Paul King Jin (BCLC/Cullen Commission)

The B.C. Prosecution Service made the announcement the afternoon of March 1, shortly after Prime Minister Justin Trudeau and Premier David Eby completed a healthcare funding news conference. It released a letter that Eby wrote in November 2021, while he was Attorney General, directing Assistant Deputy Attorney General Peter Juk to appoint a special prosecutor. 

Victoria criminal lawyer Chris Considine was retained in March 2022 and his clear statement,  also released Wednesday, gave reasons for his decision. 

“I have come to the difficult conclusion that I will not be approving charges arising out of the E-Nationalize investigation. Given the wording of the [Proceeds of Crime (Money Laundering) and Terrorist Financing Act], the absence of a link between [Jin’s] cash and true criminal activity, as distinct from unlicensed activity, is the principal obstacle to a successful prosecution,” Considine wrote. 

“Regrettably, the challenge of proving a viable predicate offence, given the wording of the current legislation, combined with the complexity of an enormous data set in a foreign language, have conspired to make the prospects for conviction poor, despite the best efforts of many dedicated officers.” 

The B.C. government isn’t finished with Jin. Last summer, the Director of Civil Forfeiture filed a fourth lawsuit against Jin, seeking to seize real estate allegedly obtained via proceeds of crime. 

Eby’s direction to Juk mentioned that Crown counsel had rejected the charges recommended by the Joint Illegal Gaming Investigations Team (JIGIT) of the Combined Forces Special Enforcement Unit (CFSEU). The anti-organized crime squad said Jin should be charged with participating in activities of a criminal organization, possession of currency and bank drafts obtained by the commission of an indictable offence and laundering currency and bank drafts, and knowing or believing that all or part of that property was obtained by the commission of a designated offence. 

While Crown counsel believed there was a possible path to prosecuting Jin, it decided there was not a substantial likelihood of conviction and the public interest did not require prosecution because the length and expense of prosecution. 

Eby’s letter explained that CFSEU appealed the Crown’s charge assessment decision to Juk, who concluded he should not interfere with or overturn the Crown’s decision. Juk briefed Eby, who then used his authority as Attorney General under the Crown Counsel Act to direct Juk to find a special prosecutor.

Chris Considine (Considine and Co.)

“Money laundering poses a threat to financial integrity in British Columbia and nationally. If there is a viable path to prosecuting Mr. Jin for money laundering or related offences and no prosecution is undertaken, public confidence in the justice system could be damaged,” Eby wrote. “If there is a viable path to a prosecution, it is my opinion that there is a strong public interest in conducting a prosecution.”

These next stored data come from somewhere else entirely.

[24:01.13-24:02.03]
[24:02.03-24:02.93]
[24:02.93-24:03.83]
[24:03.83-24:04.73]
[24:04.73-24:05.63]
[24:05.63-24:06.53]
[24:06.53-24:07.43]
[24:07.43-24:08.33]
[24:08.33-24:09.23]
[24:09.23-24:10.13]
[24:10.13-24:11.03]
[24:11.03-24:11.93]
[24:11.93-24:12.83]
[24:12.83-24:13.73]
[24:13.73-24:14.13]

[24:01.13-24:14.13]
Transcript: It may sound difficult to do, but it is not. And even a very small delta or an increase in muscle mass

Considine’s clear statement said investigators identified 10 events, in which Jin moved $2.4 million between February 2017 and May 2017, a time when his alleged money laundering “was most robust.” They traced the chain of communications and transfer of funds to demonstrate that cash Jin obtained was the result of offshore transfer of funds. 

“The investigation revealed that between February 4 and May 19, 2017, [Jin] received approximately $5.4 million in bulk cash from [persons] A and B; provided over $6 million in cash, bank drafts or casino chips to clients; and arranged for the deposit of approximately $7.2 million into the Chinese bank accounts associated to A and B,” said Considine’s statement.

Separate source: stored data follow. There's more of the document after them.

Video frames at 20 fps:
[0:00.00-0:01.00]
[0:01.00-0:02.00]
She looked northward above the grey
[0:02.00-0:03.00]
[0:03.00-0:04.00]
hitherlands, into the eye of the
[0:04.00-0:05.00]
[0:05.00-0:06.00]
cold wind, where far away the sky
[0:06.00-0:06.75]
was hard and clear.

Investigators proposed eight charges and Considine said he found allegations of possession of the proceeds of crime and money laundering the most significant, but gaps in Canadian law would have made prosecution difficult to establish that the money in question was actually dirty money. 

“While it is possible to identify on paper a theoretical legal path to conviction, my instincts tell me a prosecution is likely to founder. The public interest would not be well served by embarking on an expensive and lengthy prosecution that comes to naught.”

A similar investigation, which also involved Jin, was called E-Pirate and began in February 2015. Caixuan Qin and Jian Jun Zhu, the two principals of a Richmond underground bank called Silver International, were set to stand trial, but the charges against them were stayed in November 2018 after errant disclosure of a police informant’s name.

David Eby, left, Carole James, Maureen Maloney and Peter German in 2019 (BC Gov)

Zhu was murdered in a Richmond sushi restaurant in September 2020 while seated next to Jin. Jin survived his injuries. Yuexi “Alex” Lei and Richard Charles Reed were charged with first-degree murder. 

In his final report on money laundering in B.C., released last June by Eby, Commissioner Austin Cullen called E-Nationalize a “groundbreaking investigation into a sophisticated money-laundering operation” and he spent extensive time in the report analyzing evidence about Jin. The public inquiry into money laundering in B.C. examined the links between casinos, real estate and drugs, a phenomenon that an Australian criminologist dubbed “the Vancouver model.”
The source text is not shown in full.